Ah, y Toni, mi novio oficial, también estaba. Es guapo, inteligente y educado, aunque con un origen más modesto, lo que siempre le añade un toque exótico en mi círculo. No es que esté pensando en casarme con él ya, pero oye, alguien tiene que acompañarme a todas estas fiestas.

Entre brindis y selfies, me sentía la reina de la noche. Estaba lista para la gran “sorpresa”. Habían traído de la tierra firme directamente al yate una enorme tarta de cumpleaños, y cumpliendo mis órdenes al pie de la letra, empezaban a echar los fuegos artificiales. Yo, con la copa de champán rosado en mano y una cara de asombro perfectamente ensayada, porque todos tenían que decir "cumpleaños inolvidable" como en un video viral en slow-motion. Todo estaba calculado para ser el momento más épico de la noche. ¿Qué podría salir mal?

Pues, como suele pasar cuando te crees dueña del mundo, algo sale mal. Justo cuando iba a soplar las velas doradas, lo vi: una figura fuera de lugar en este espectáculo de lujo. Era el secretario de mi padre, ese tipo que parece sacado de un manual de oficina de los años 50, con su traje gris perfectamente planchado y su cara de palo. ¿Cómo había llegado hasta aquí? ¿Nadó desde la costa o llegó con la tarta en el dron?

Al principio pensé que se trataba de una broma o que se había perdido buscando algún congreso de contabilidad, pero su cara me decía que la cosa era seria. Mientras mis amigas cuchicheaban y mi novio se acercaba con esa expresión de “¿y este quién es?”, el secretario me miró fijamente, con su eterna cara de “esto es importante, señorita”.

—Señorita Vicky —dijo con ese tono que podría secar hasta una piña colada—, necesito hablar con usted. Es urgente.

—¿Urgente? —respondí con una mezcla de incredulidad y fastidio—. ¿No puedes esperar? Estoy un poquito ocupada aquí.

Puse mi mejor cara de felicidad, me incliné ligeramente para las fotos, soplé las velas y, sin prestar mucha atención al hombre, empecé a recibir las felicitaciones. El secretario no se inmutó. Creo que en su vida jamás ha entendido el concepto de diversión.
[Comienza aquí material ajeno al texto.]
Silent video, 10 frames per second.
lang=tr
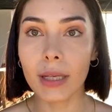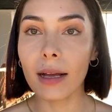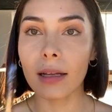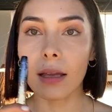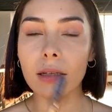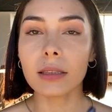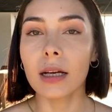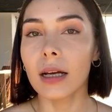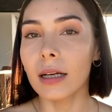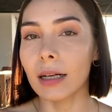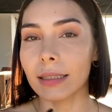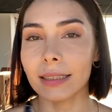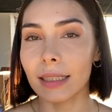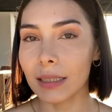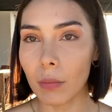Ne kadar
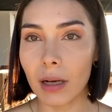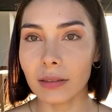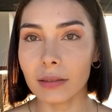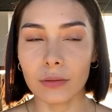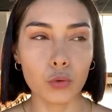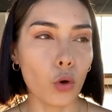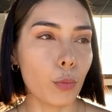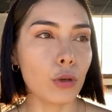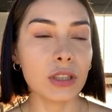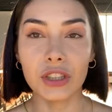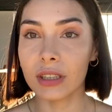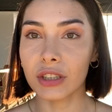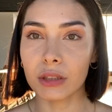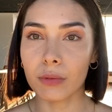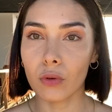hani yarı mat, çok böyle ışıl
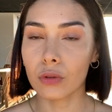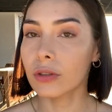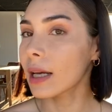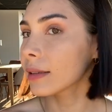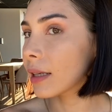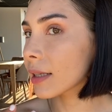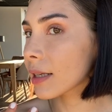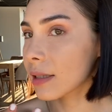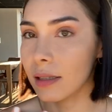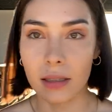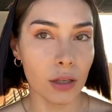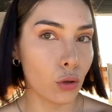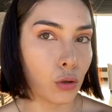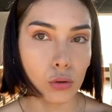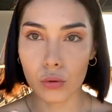ışıl bir fondöten değil kesinlikle
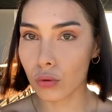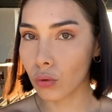görüyorsunuz.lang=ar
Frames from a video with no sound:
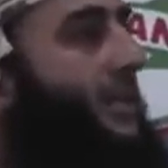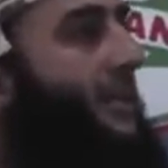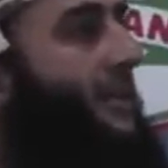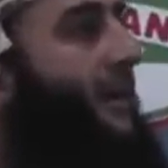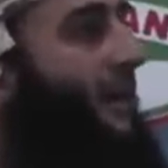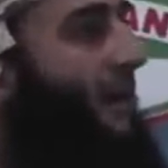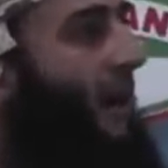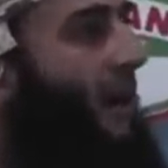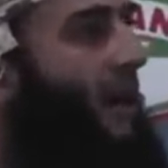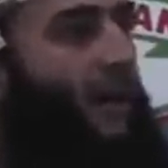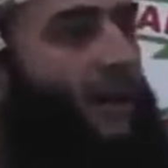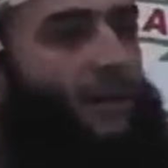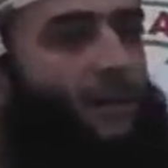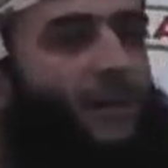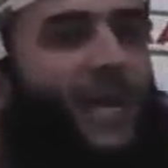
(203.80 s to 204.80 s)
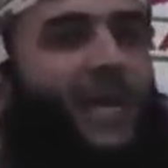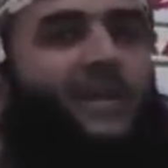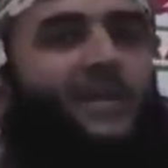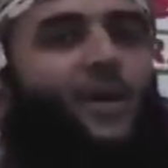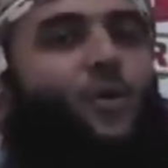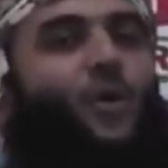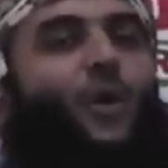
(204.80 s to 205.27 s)
يرى
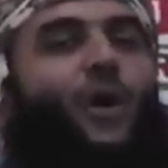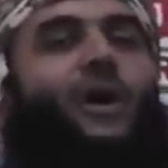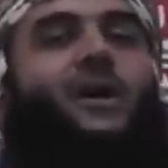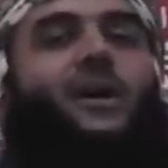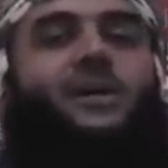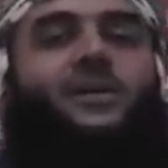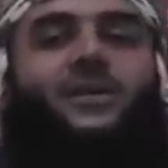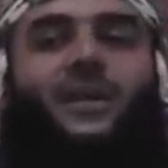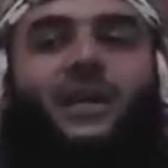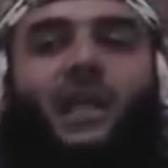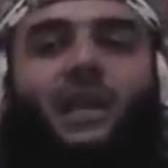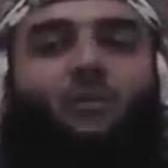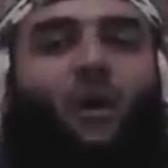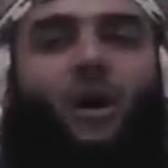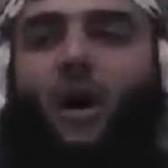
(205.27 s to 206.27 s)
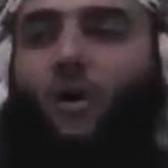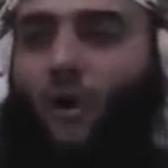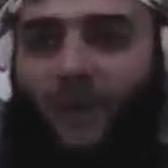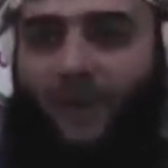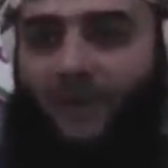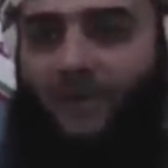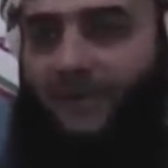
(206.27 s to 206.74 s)
بأنه قادر على
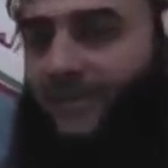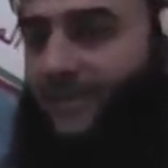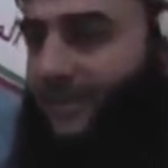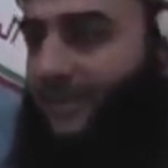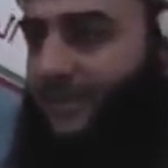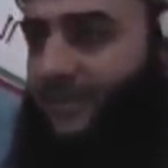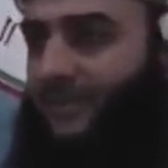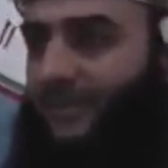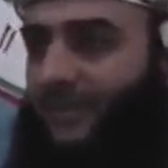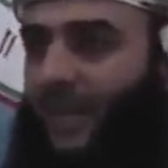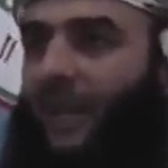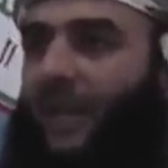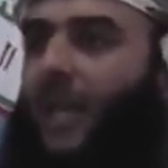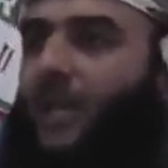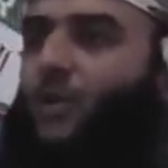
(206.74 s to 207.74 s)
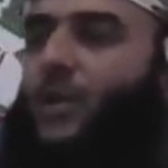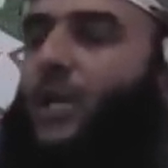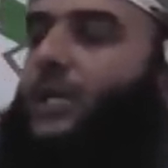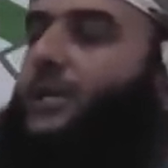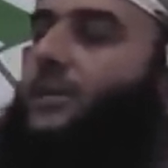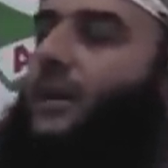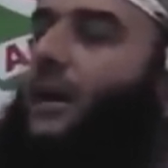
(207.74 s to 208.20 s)
المقاومة لا
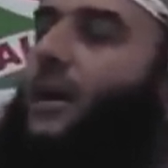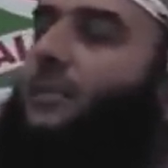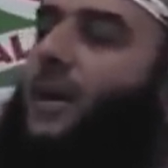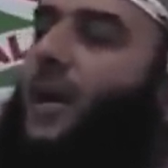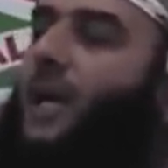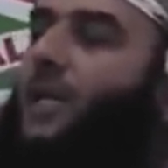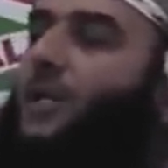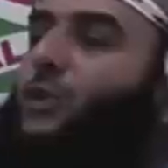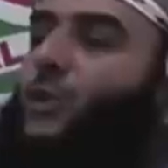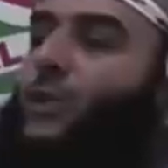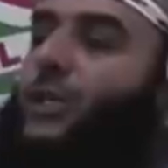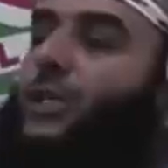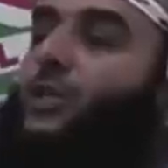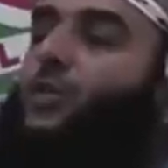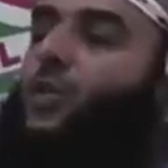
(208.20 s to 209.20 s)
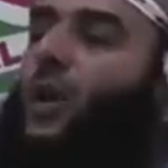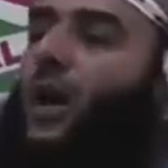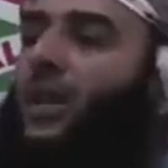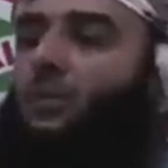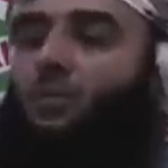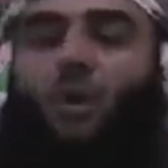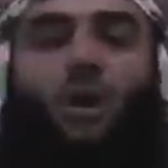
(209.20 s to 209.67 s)
يوجد قبائل تعينه
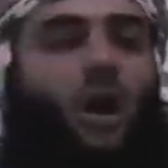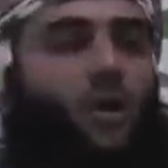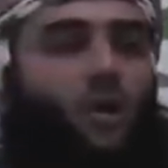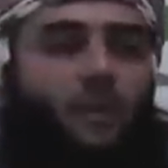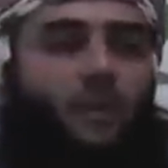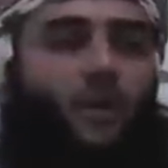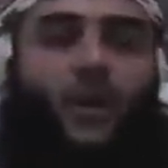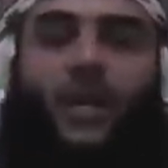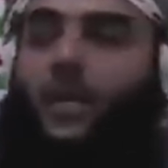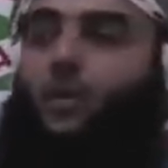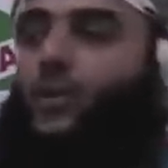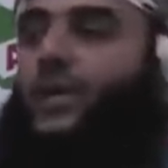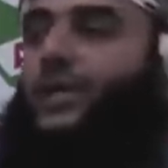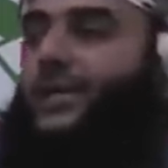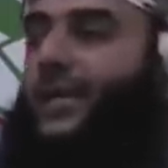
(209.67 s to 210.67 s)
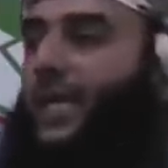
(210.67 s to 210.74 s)
على المقاومة ولا يوجد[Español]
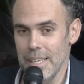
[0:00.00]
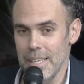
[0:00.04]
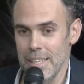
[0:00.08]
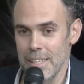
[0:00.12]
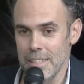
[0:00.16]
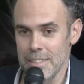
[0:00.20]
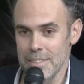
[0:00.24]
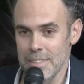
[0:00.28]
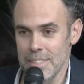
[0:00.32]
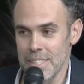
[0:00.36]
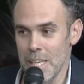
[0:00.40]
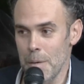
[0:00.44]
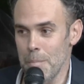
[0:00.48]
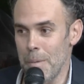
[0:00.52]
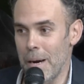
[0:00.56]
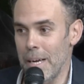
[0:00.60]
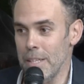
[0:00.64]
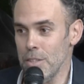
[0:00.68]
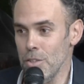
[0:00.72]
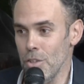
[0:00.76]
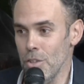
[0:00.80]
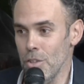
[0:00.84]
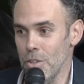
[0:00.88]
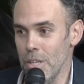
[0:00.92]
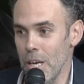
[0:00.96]
que se llama
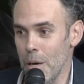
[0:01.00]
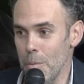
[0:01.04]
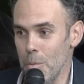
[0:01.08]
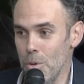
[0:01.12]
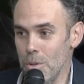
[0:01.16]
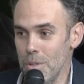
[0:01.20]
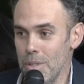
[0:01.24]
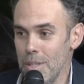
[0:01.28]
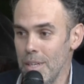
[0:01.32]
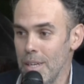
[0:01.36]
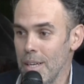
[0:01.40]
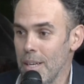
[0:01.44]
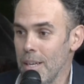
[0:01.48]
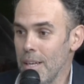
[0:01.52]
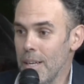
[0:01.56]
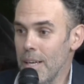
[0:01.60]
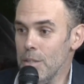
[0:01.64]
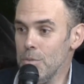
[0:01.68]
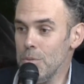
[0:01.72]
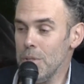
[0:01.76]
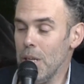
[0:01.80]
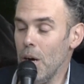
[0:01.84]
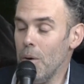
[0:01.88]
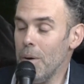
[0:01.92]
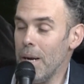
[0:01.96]
Ando de
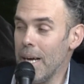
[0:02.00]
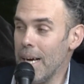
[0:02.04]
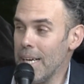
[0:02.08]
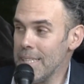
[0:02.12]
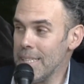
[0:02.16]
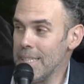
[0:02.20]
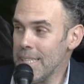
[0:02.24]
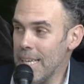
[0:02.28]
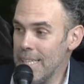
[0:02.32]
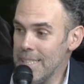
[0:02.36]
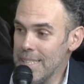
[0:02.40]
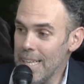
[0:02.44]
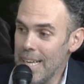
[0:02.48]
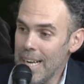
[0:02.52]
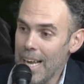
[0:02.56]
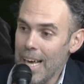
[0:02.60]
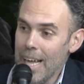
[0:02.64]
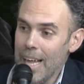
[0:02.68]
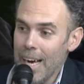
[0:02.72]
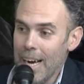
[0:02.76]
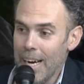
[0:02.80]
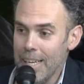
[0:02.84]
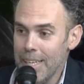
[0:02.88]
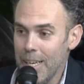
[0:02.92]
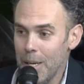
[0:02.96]
Es una obra que está
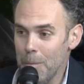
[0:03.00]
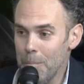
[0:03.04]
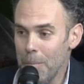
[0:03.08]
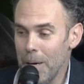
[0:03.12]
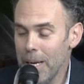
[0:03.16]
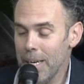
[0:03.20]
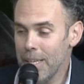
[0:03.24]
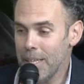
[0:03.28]
instalada acá en el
Continuó, mirando de reojo la escena como si fuera testigo de algún ritual pagano.

—Es sobre su padre. Necesita regresar a Madrid inmediatamente —dijo, elevando la voz lo justo para que pudiera escucharlo.

Y ahí, en medio de todo el glamour y la frivolidad, sentí cómo se me encogía el estómago. Las luces, la música y la alegría repentina se desvanecieron. Mi padre siempre había sido la figura indestructible en mi vida y no podía imaginar que algo grave le pudiera pasar. Más bien pensé que había inventado todo esto para fastidiarme.

—¿Qué ha pasado? —pregunté, ahora con un tono que revelaba mi creciente preocupación.

El secretario bajó la voz y se acercó, como si me fuera a revelar un secreto de Estado.

—Su padre ha tenido un problema serio de salud. Necesita hacerse cargo de la situación.

¿“Hacerse cargo”? ¿Yo? Si lo único que he cargado en mi vida es un bolso de marca. Todo esto me sonaba surrealista, como si alguien hubiera cambiado el guion de mi vida sin avisarme. Mis problemas solían ser del tipo "el vestido no llegó a tiempo" o "el cóctel no está suficientemente frío", no este tipo de drama familiar.

—No entiendo por qué tengo que ir yo —dije, cruzándome de brazos como una niña mimada, porque aún no entendía la gravedad de la situación—. ¿No hay alguien más que pueda arreglar esto?

El secretario me miró como si acabara de sugerir que voláramos a la luna en patinete.